» What you have to do
Somewhere below is a line with "Spoken language: Chinese" and, later, a line with "Word for word: 这个行动的设计呢，同时还要有戏剧性，还要有张力。"; repeat those two lines and all the lines between them, exactly as they are.

(Data entries)

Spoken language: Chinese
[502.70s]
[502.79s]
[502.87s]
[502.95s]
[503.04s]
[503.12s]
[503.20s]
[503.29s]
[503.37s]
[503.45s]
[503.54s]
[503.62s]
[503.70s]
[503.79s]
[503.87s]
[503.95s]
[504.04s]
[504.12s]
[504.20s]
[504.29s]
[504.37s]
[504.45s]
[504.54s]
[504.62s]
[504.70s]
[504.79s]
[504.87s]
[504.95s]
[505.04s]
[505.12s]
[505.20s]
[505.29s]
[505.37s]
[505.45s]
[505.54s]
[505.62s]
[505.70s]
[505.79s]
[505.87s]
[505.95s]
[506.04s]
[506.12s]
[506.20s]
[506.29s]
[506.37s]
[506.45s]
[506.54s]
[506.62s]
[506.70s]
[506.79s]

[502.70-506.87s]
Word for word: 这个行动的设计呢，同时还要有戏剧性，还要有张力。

--

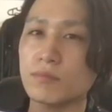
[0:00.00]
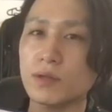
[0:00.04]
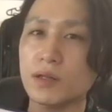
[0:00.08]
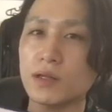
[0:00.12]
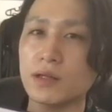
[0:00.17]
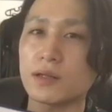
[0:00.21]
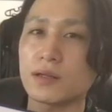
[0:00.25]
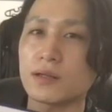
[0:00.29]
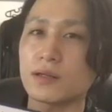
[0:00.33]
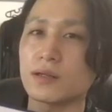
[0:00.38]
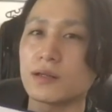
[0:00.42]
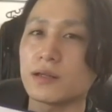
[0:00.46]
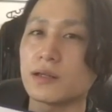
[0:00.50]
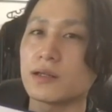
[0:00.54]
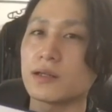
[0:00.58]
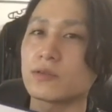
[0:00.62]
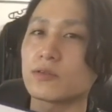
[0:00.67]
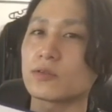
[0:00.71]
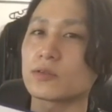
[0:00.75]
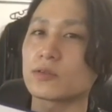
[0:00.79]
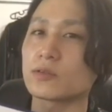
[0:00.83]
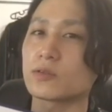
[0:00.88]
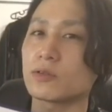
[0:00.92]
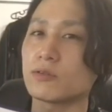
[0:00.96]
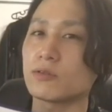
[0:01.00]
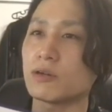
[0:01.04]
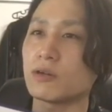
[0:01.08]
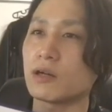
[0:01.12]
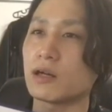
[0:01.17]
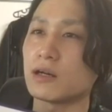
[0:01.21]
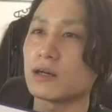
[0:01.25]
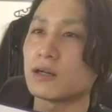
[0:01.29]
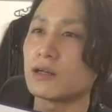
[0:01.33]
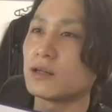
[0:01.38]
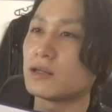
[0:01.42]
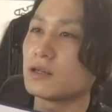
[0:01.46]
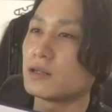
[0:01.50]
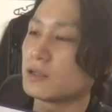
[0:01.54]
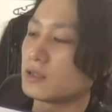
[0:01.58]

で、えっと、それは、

» Solution
Spoken language: Chinese
[502.70s]
[502.79s]
[502.87s]
[502.95s]
[503.04s]
[503.12s]
[503.20s]
[503.29s]
[503.37s]
[503.45s]
[503.54s]
[503.62s]
[503.70s]
[503.79s]
[503.87s]
[503.95s]
[504.04s]
[504.12s]
[504.20s]
[504.29s]
[504.37s]
[504.45s]
[504.54s]
[504.62s]
[504.70s]
[504.79s]
[504.87s]
[504.95s]
[505.04s]
[505.12s]
[505.20s]
[505.29s]
[505.37s]
[505.45s]
[505.54s]
[505.62s]
[505.70s]
[505.79s]
[505.87s]
[505.95s]
[506.04s]
[506.12s]
[506.20s]
[506.29s]
[506.37s]
[506.45s]
[506.54s]
[506.62s]
[506.70s]
[506.79s]

[502.70-506.87s]
Word for word: 这个行动的设计呢，同时还要有戏剧性，还要有张力。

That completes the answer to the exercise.